[Supplied records]:

*** Begin section ***

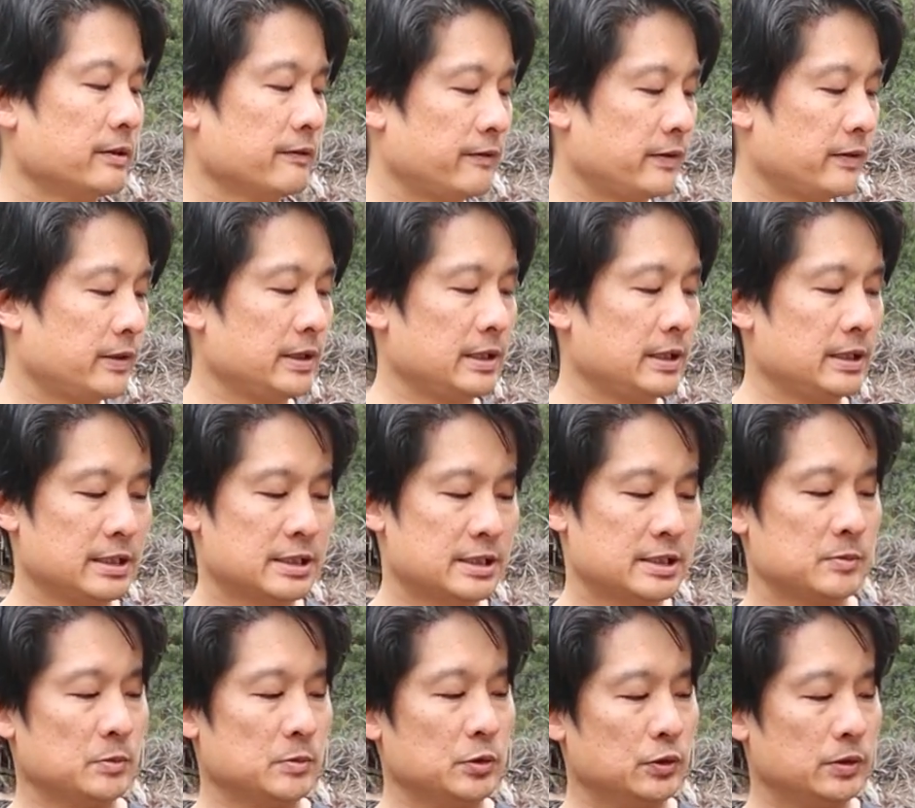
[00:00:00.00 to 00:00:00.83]
a very
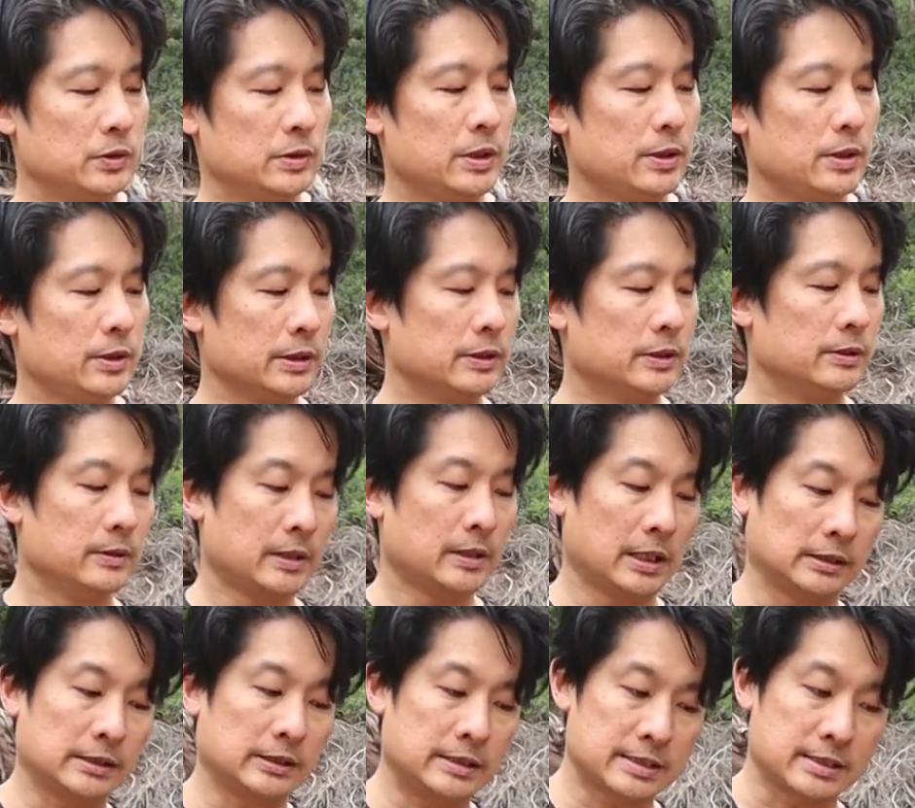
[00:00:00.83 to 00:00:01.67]
smooth yo-yo,
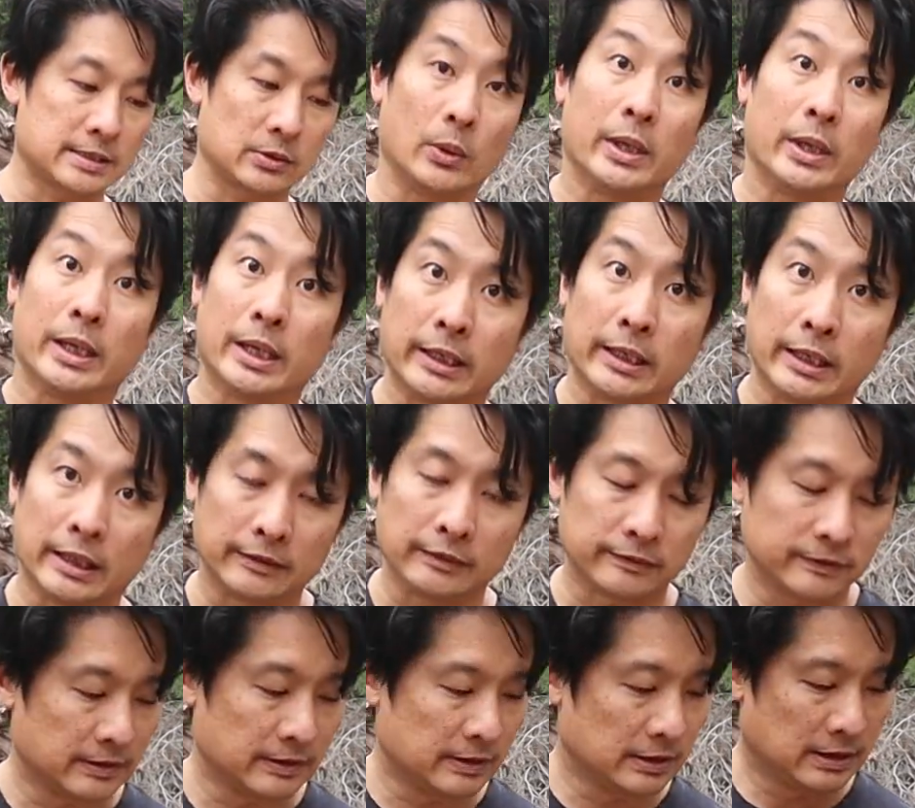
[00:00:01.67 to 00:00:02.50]
at least the one I have.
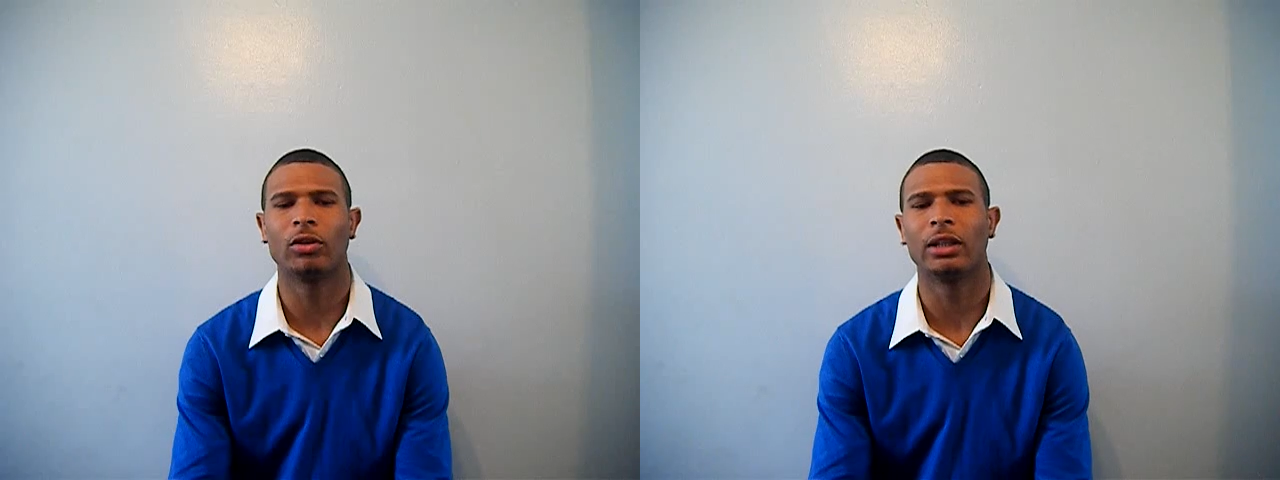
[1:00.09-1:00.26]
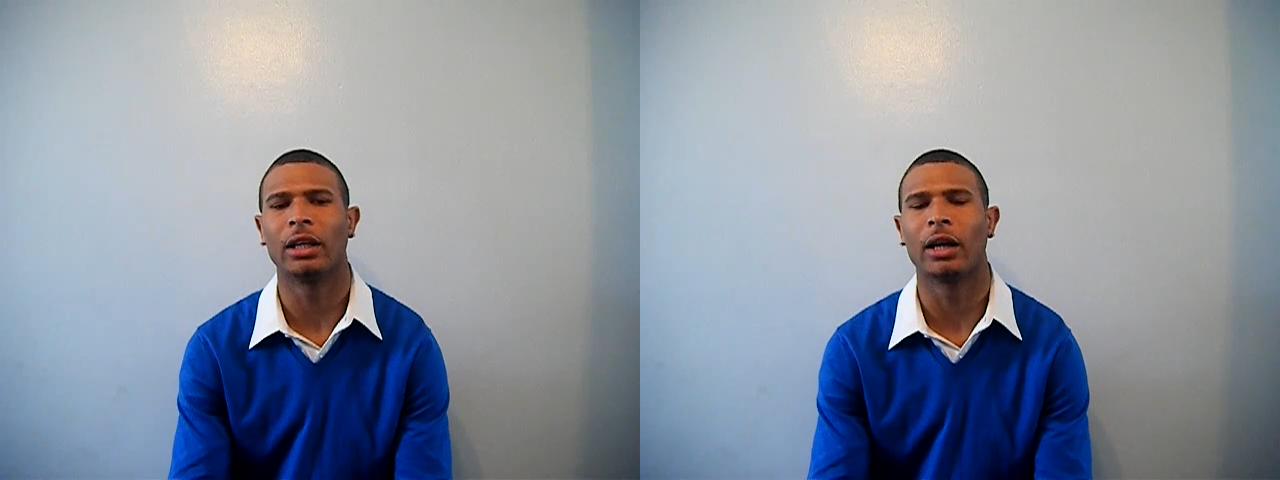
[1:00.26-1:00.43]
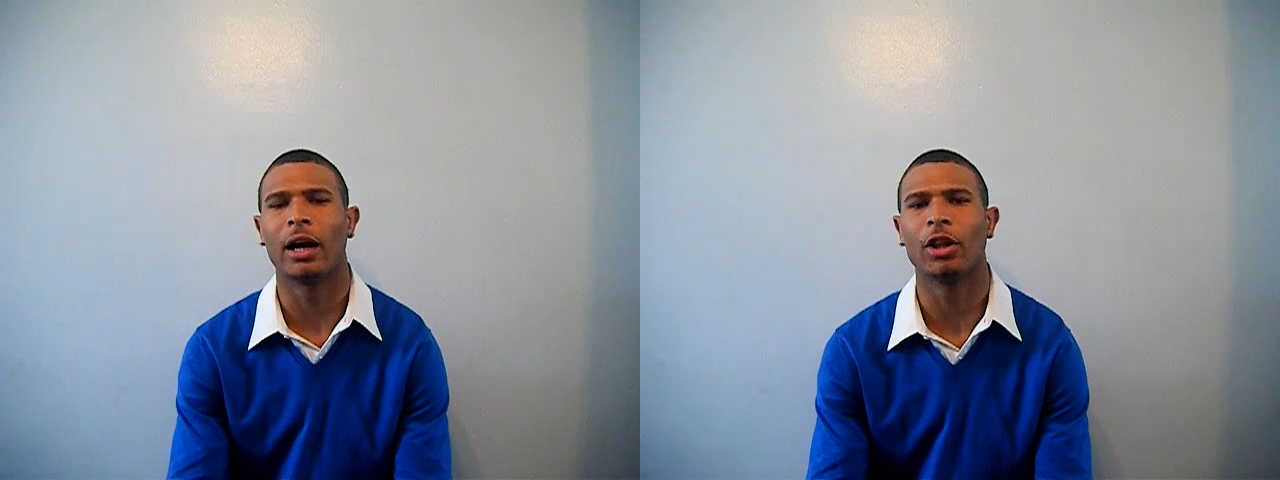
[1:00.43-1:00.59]
you
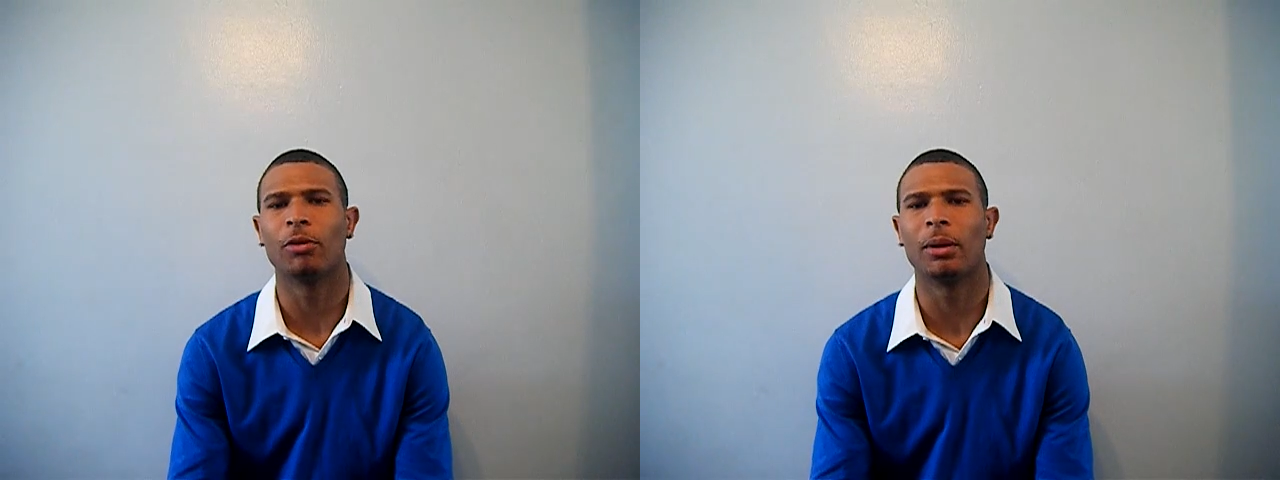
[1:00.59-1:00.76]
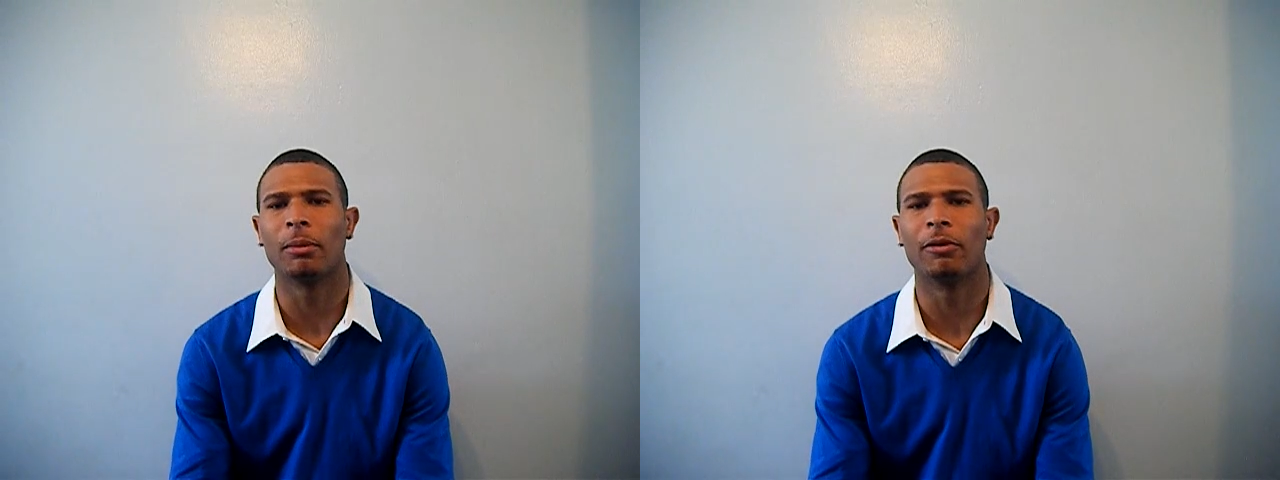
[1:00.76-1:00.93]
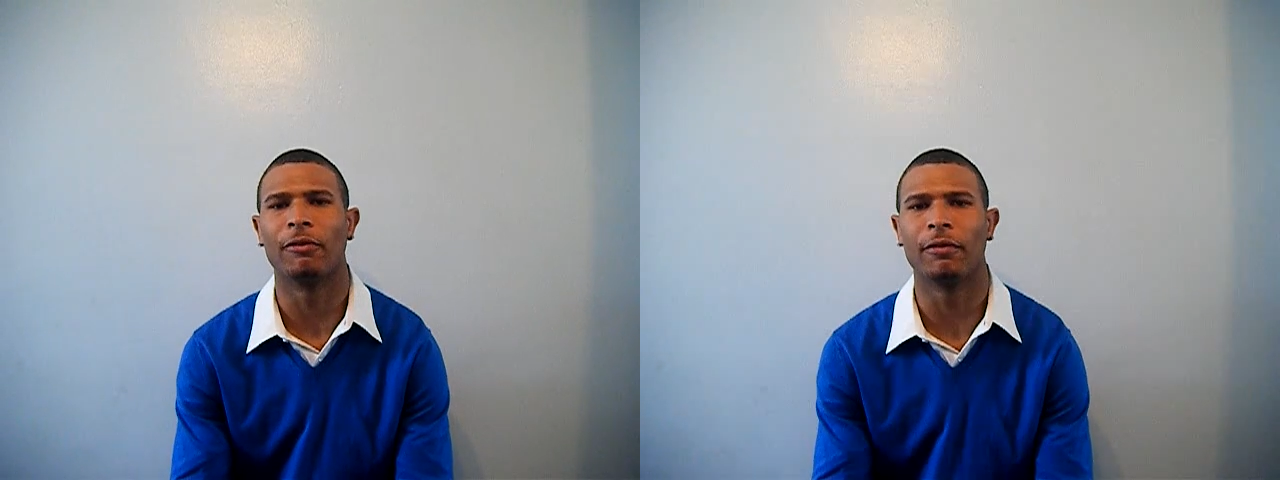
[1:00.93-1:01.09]
think other
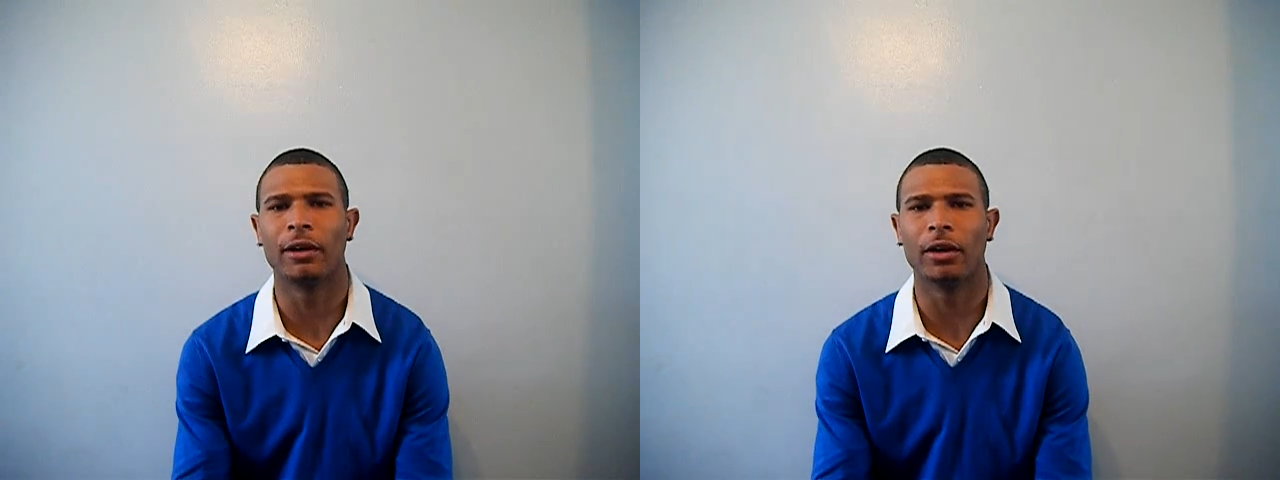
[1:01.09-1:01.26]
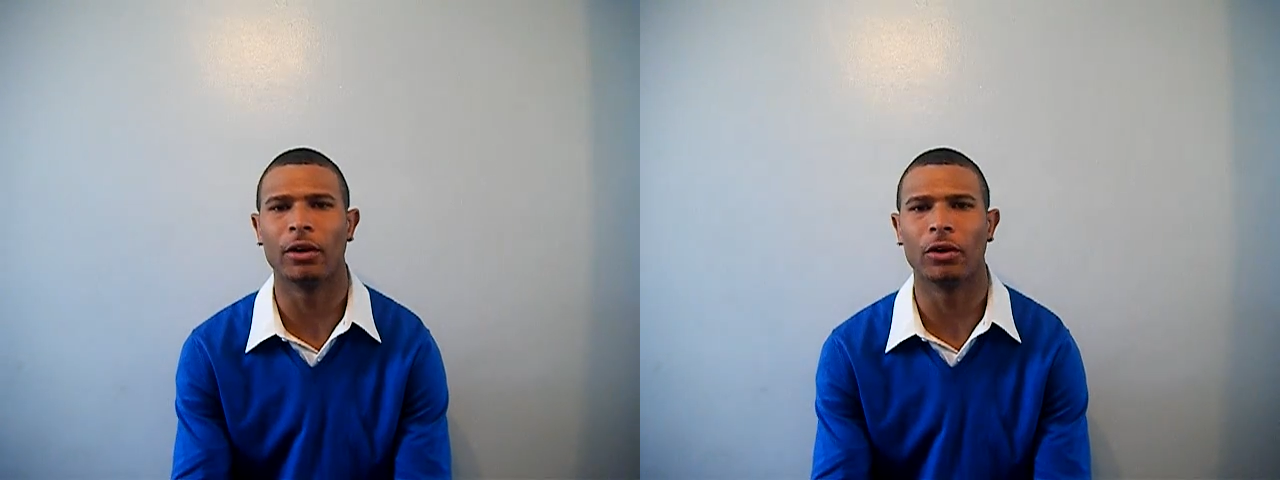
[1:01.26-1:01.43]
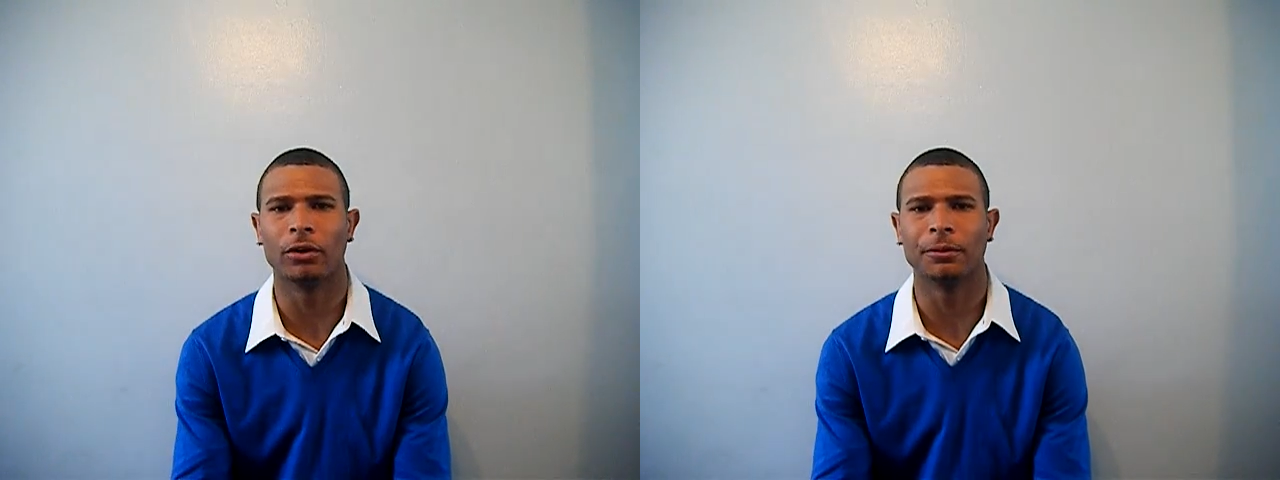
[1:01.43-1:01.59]
people
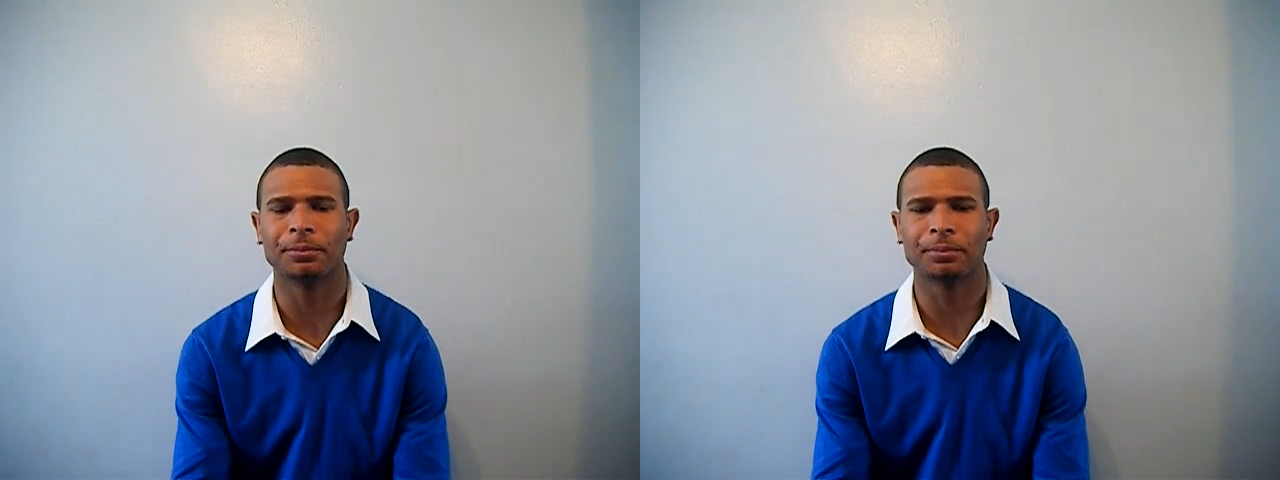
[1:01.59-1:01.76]
feel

*** End section ***

[What you will do]: Leave every picture out and print exactly the lines from the one that contains "[1:00.59-1:00.76]" through the last line of the material above.

[Answer box]:
[1:00.59-1:00.76]
[1:00.76-1:00.93]
[1:00.93-1:01.09]
think other
[1:01.09-1:01.26]
[1:01.26-1:01.43]
[1:01.43-1:01.59]
people
[1:01.59-1:01.76]
feel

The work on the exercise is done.